My husband just loves pancakes. I’m not sure either of us realized how much. But if I examine it, I notice every time we have gone to brunch in the past year and a half he has ordered pancakes. His favorite dinner seems to be “breakfast for dinner” which is always pancakes. I think he may have become obsessed and not realized it. Hmm.
February 5th was World Nutella Day. World Nutella Day is like my Christmas so I’ve spent the past week obsessing over the deliciousness of all things hazelnut and chocolate. I just can’t stop and I simply don’t want to. Now combine my husband’s love of pancakes with his love of nuts and it is easy to see why I created this recipe for Valentine’s Day. And since Valentine’s Day is just not Valentine’s Day without chocolate, these are topped with a sweet chocolate sauce instead of maple syrup. After all, I’m not one to mess with tradition, especially if that tradition involves chocolate.

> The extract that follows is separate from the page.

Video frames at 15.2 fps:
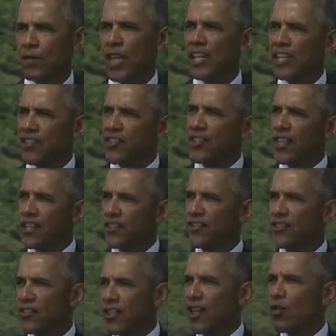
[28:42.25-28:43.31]
It
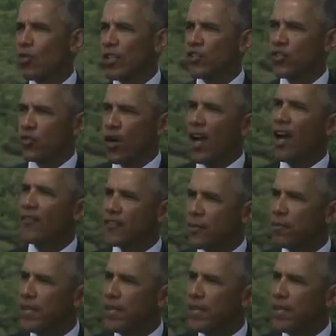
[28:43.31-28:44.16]
insists that we strive to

So how great would it be to wake up to breakfast in bed this Valentine’s Day? But not just any old breakfast in bed but pancakes. And not just pancakes but hazelnut pancakes. And not just hazelnut pancakes but hazelnut pancakes with chocolate sauce. And not just hazelnut pancakes with chocolate sauce but hazelnut pancakes with chocolate sauce that are paleo. And not just…well you get the idea.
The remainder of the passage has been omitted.